Caracterización funcional del receptor de adenosina A3R en células NK

Abstract

Las células Natural Killer (NK) corresponden a linfocitos efectores de la inmunidad innata que participan activamente en el combate contra las infecciones y en la respuesta antitumoral. Su función efectora citotóxica es mediada a través de la producción de gránulos citotóxicos y citoquinas. A pesar que las células NK son células citotóxicas muy eficientes, los tumores sólidos generan un microambiente tumoral, el cual se encuentra enriquecido en moléculas supresoras capaces de reducir la funcionalidad de las células inmunitarias, incluyendo a las células NK. Entre estos agentes inmunosupresores enriquecidos en el microambiente tumoral se encuentra la adenosina, la cual señaliza a través de los receptores de adenosina (A1R, A2AR, A2BR y A3R). Si bien las investigaciones del efecto inmunosupresor de la adenosina se han centrado en A2AR, la contribución del resto de receptores de adenosina ha sido pobremente documentada, y se han sugerido efectos inmunoestimulantes por A3R en linfocitos NK. En este trabajo se comparó el efecto de la señalización mediada por A2AR y A3R en la producción y secreción de citoquinas en los estadios de maduración de células NK y sus efectos en la expresión de los puntos de control inmune. Los resultados indican que en un modelo de células NK murinas expandidas in vitro con interleuquina 15, la señalización a través de A3R no conduce a efectos estimulantes de la inflamación, puesto que no afectó la producción ni secreción de citoquinas proinflamatorias. La adición del agonista de A3R el último día de cultivo de las células NK, tampoco provocó diferencias significativas en la expresión de puntos de control inmune. En contraste, la señalización mediada por A2AR redujo la producción de TNF-α y provocó una disminución de la secreción de IL-6 e IL-17. Adicionalmente, el bloqueo sistémico de la señalización por A2AR, favoreció un fenotipo de células NK inmaduras en el bazo, aumentando la expresión de TCF1 y CD25 y disminuyendo KLRG1 y CD39. Por otro lado, el bloqueo de A2AR disminuyó la expresión de CD39 en células NK en el tumor. Si bien los resultados no demostraron efectos de la señalización de A3R en el fenotipo, ni en la producción/secreción de citoquinas o en puntos de control inmune en las células NK, si confirmaron el efecto inmunosupresor de la señalización por A2AR.

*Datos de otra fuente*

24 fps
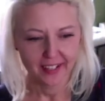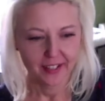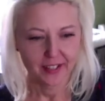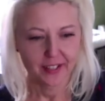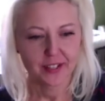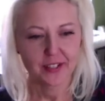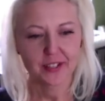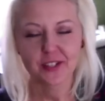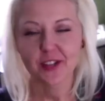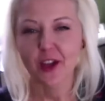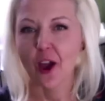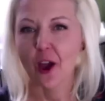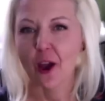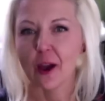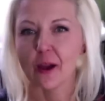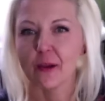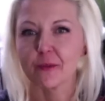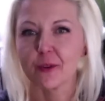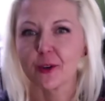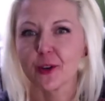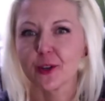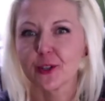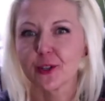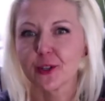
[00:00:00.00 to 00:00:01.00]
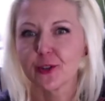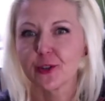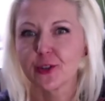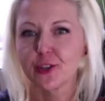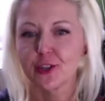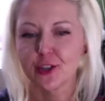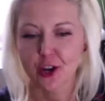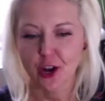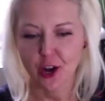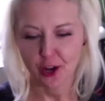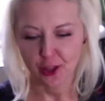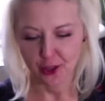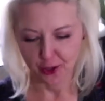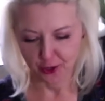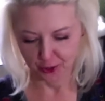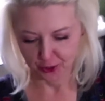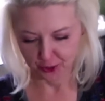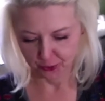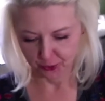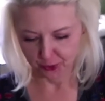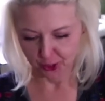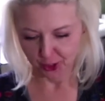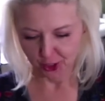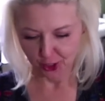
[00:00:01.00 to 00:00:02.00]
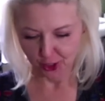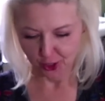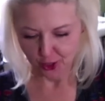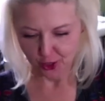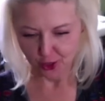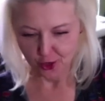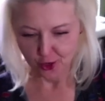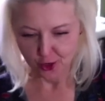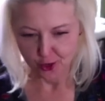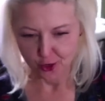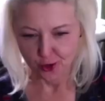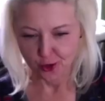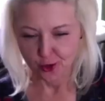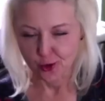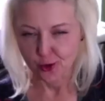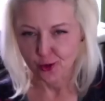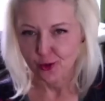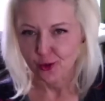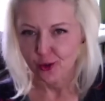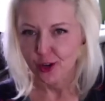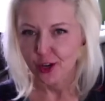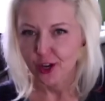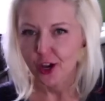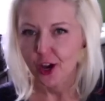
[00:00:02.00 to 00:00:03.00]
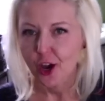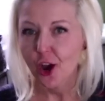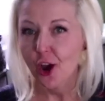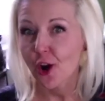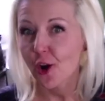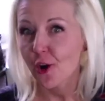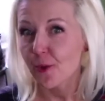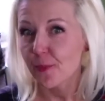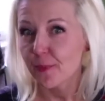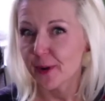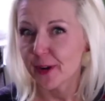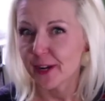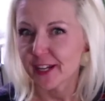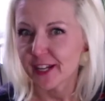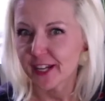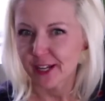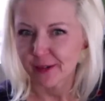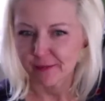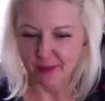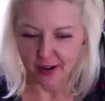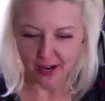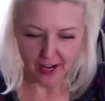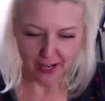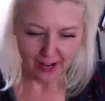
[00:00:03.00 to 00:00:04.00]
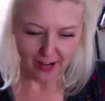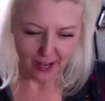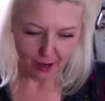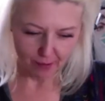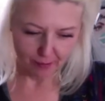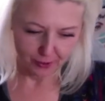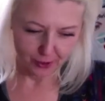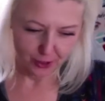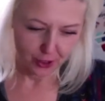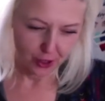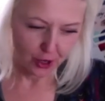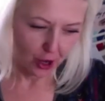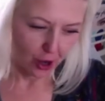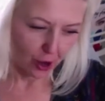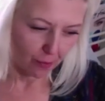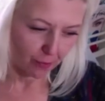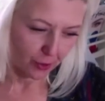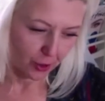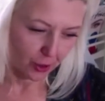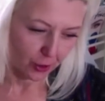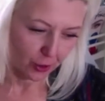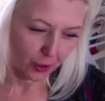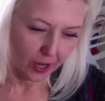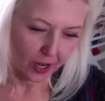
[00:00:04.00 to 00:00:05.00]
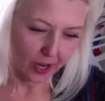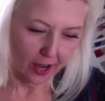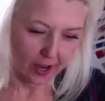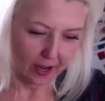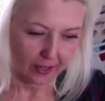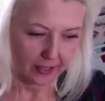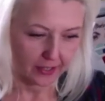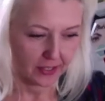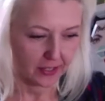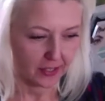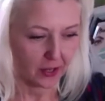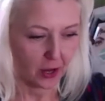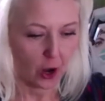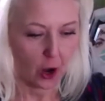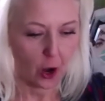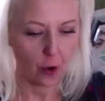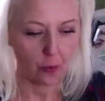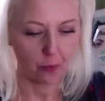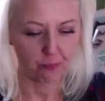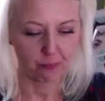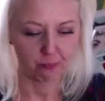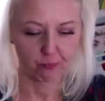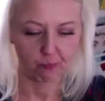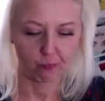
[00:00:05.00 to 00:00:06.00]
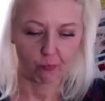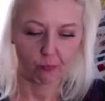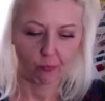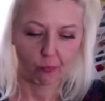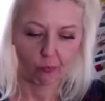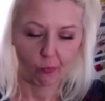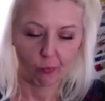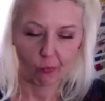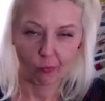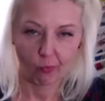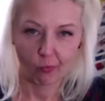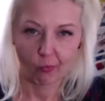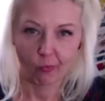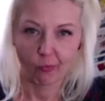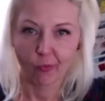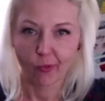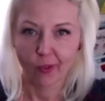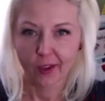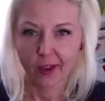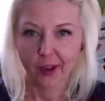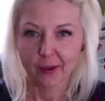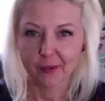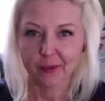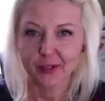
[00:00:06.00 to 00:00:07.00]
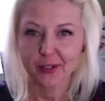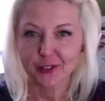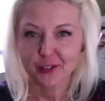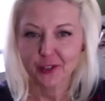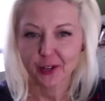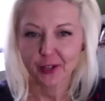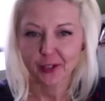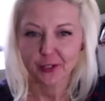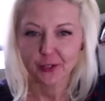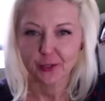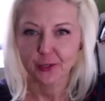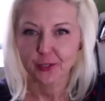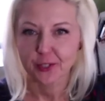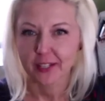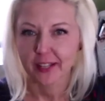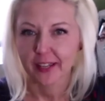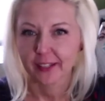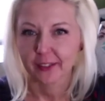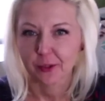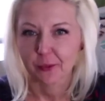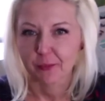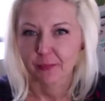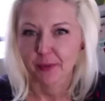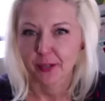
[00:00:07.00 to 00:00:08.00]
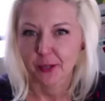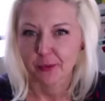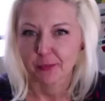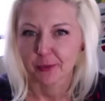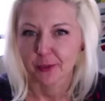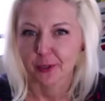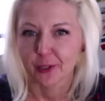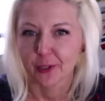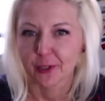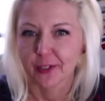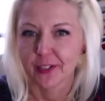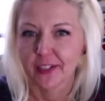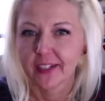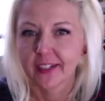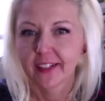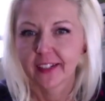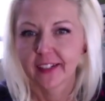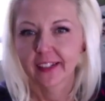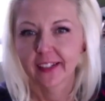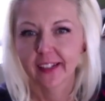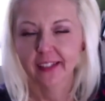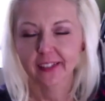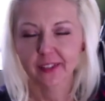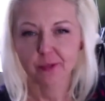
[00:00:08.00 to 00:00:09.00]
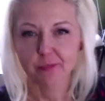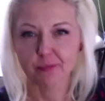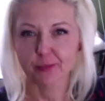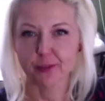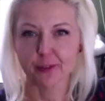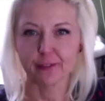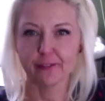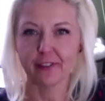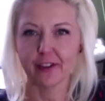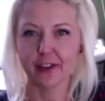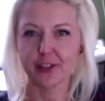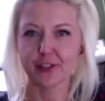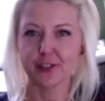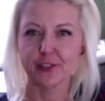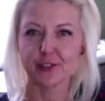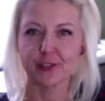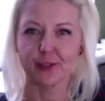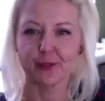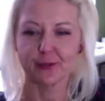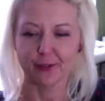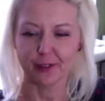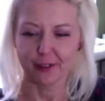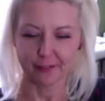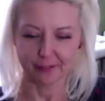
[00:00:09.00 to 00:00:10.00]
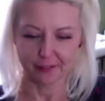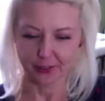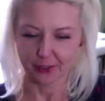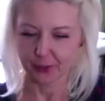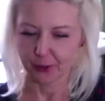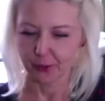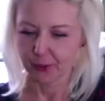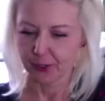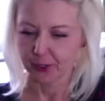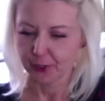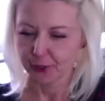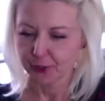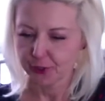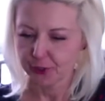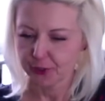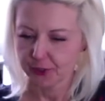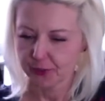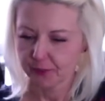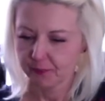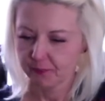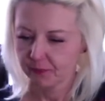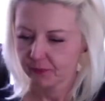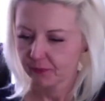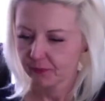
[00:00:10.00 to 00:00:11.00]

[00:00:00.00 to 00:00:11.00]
So I'm going to share this with you. Opening my laptop. Okay, so we're going to try to do this like the people, like the professional reviewers.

Natural Killer (NK) cells are effector lymphocytes of the innate immune system that actively participate in combating infections and in the antitumor response. Their cytotoxic effector function is mediated through the production of cytotoxic granules and cytokines. Despite being highly efficient cytotoxic cells, solid tumors generate a tumor microenvironment enriched in suppressive molecules capable of reducing the functionality of immune cells, including NK cells. Among these immunosuppressive agents enriched in the tumor microenvironment is adenosine, which signals through adenosine receptors (A1R, A2AR, A2BR, and A3R). While research on the immunosuppressive effect of adenosine has predominantly focused on A2AR, the contributions of the other adenosine receptors have been poorly documented, and immunostimulatory effects of A3R on NK lymphocytes have been suggested. In this study, the effects of signaling mediated by A2AR and A3R on the production and secretion of cytokines during the maturation stages of NK cells and their effects on immune checkpoint expression were compared. The results indicate that in murine NK cells expanded in vitro with interleukin 15, signaling through A3R did not lead to pro-inflammatory stimulatory effects, as it did not affect the production or secretion of pro-inflammatory cytokines. The addition of an A3R agonist on the last day of NK cell culture also did not provoke significant differences in the expression of immune checkpoints. In contrast, signaling mediated by A2AR reduced the production of TNF-α and led to a decrease in the secretion of IL-6 and IL-17. Additionally, systemic blockade of A2AR signaling favored an immature NK cell phenotype in the spleen, increasing the expression of TCF1 and CD25 while decreasing KLRG1 and CD39. On the other hand, A2AR blockade reduced the expression of CD39 in NK cells within the tumor. While the results did not demonstrate effects of A3R signaling on the phenotype, nor on cytokine production/secretion or immune checkpoints in NK cells, they did confirm the immunosuppressive effect of A2AR signaling.